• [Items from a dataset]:
══════════

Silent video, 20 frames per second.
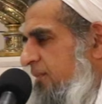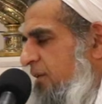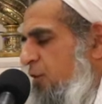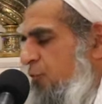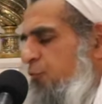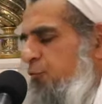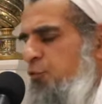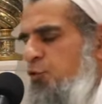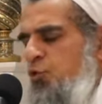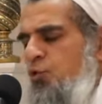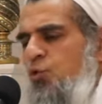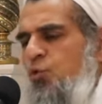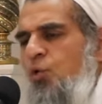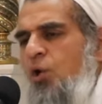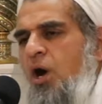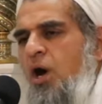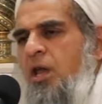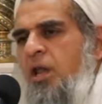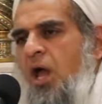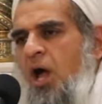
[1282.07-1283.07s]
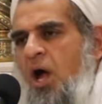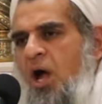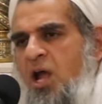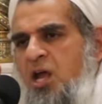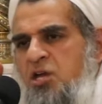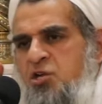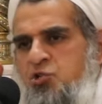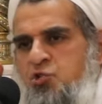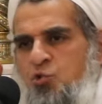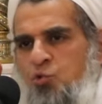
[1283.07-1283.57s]
If you and
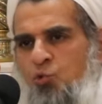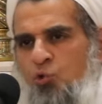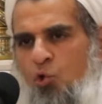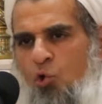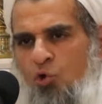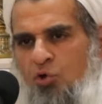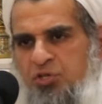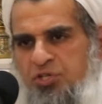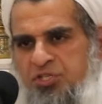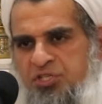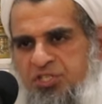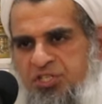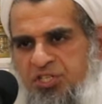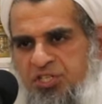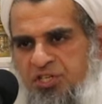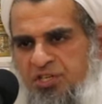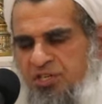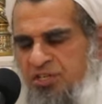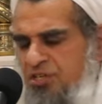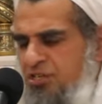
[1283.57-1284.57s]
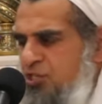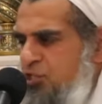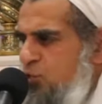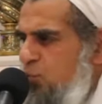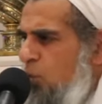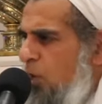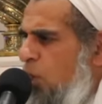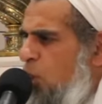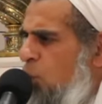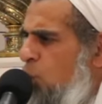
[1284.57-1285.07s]
I do not turn
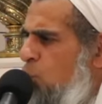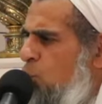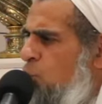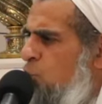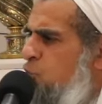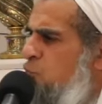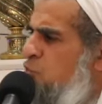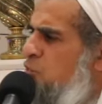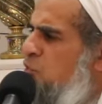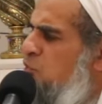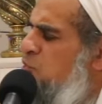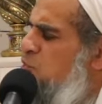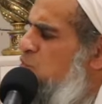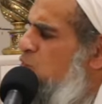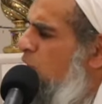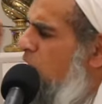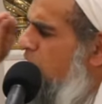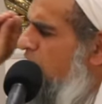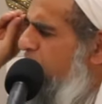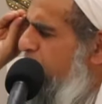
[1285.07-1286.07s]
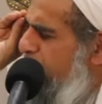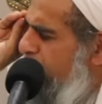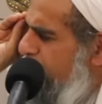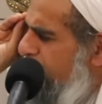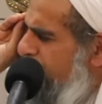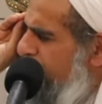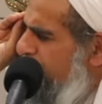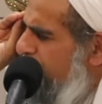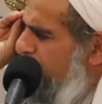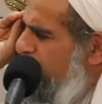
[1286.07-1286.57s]
to our Lord, you can do
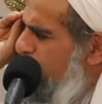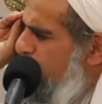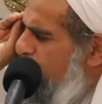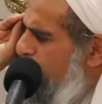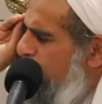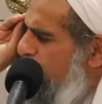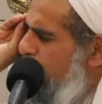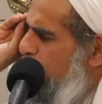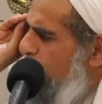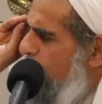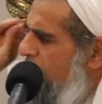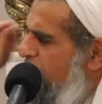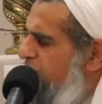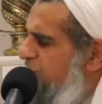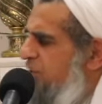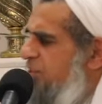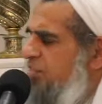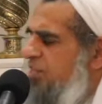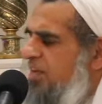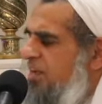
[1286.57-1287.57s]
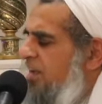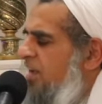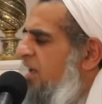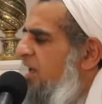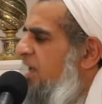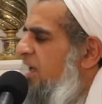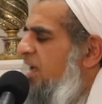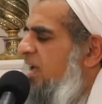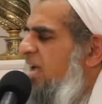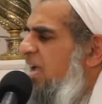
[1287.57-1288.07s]
everything. You can do everything.
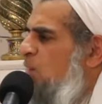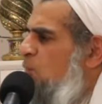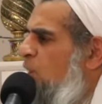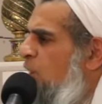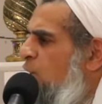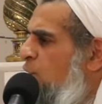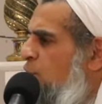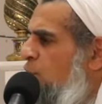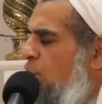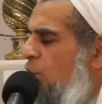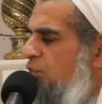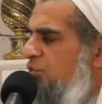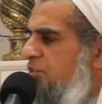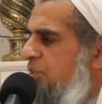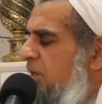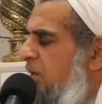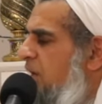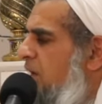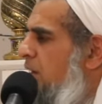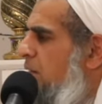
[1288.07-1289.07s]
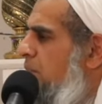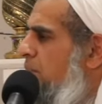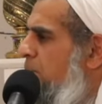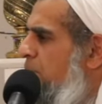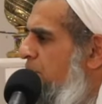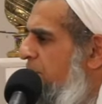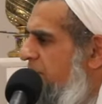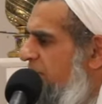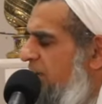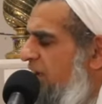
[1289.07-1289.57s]
It will not
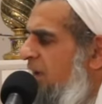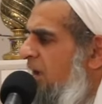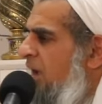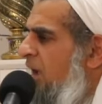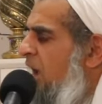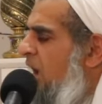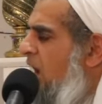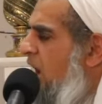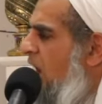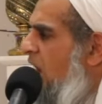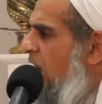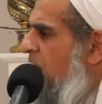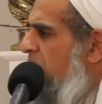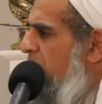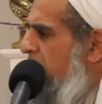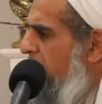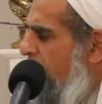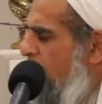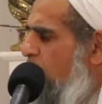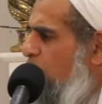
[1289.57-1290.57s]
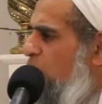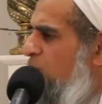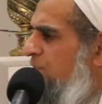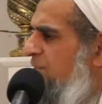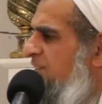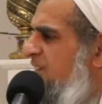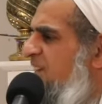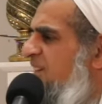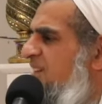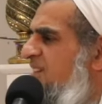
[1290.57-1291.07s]
bring
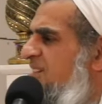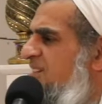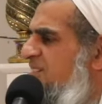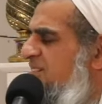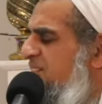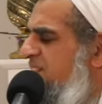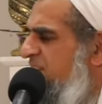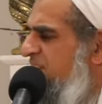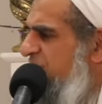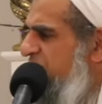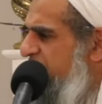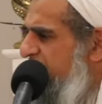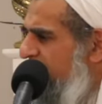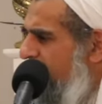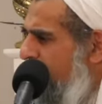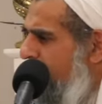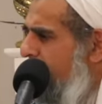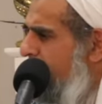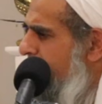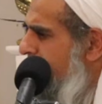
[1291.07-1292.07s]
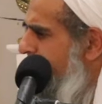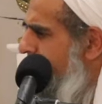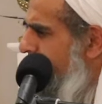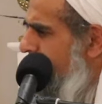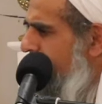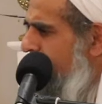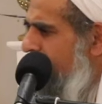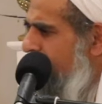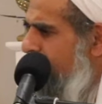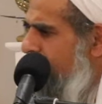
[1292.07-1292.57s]
about the desired
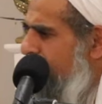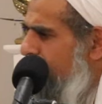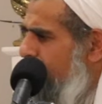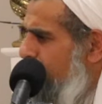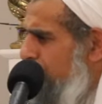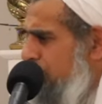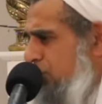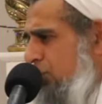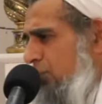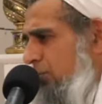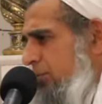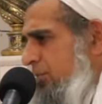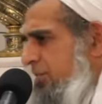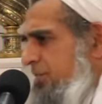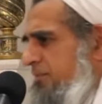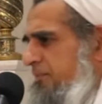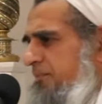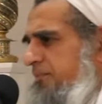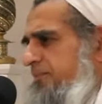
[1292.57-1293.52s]
result.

══════════

• [WHAT YOU NEED TO DO]: Retype exactly the lines from the one containing "[1283.57-1284.57s]" through the last line of the records above, both included, and leave out any pictures.

• [RESPONSE]:
[1283.57-1284.57s]
[1284.57-1285.07s]
I do not turn
[1285.07-1286.07s]
[1286.07-1286.57s]
to our Lord, you can do
[1286.57-1287.57s]
[1287.57-1288.07s]
everything. You can do everything.
[1288.07-1289.07s]
[1289.07-1289.57s]
It will not
[1289.57-1290.57s]
[1290.57-1291.07s]
bring
[1291.07-1292.07s]
[1292.07-1292.57s]
about the desired
[1292.57-1293.52s]
result.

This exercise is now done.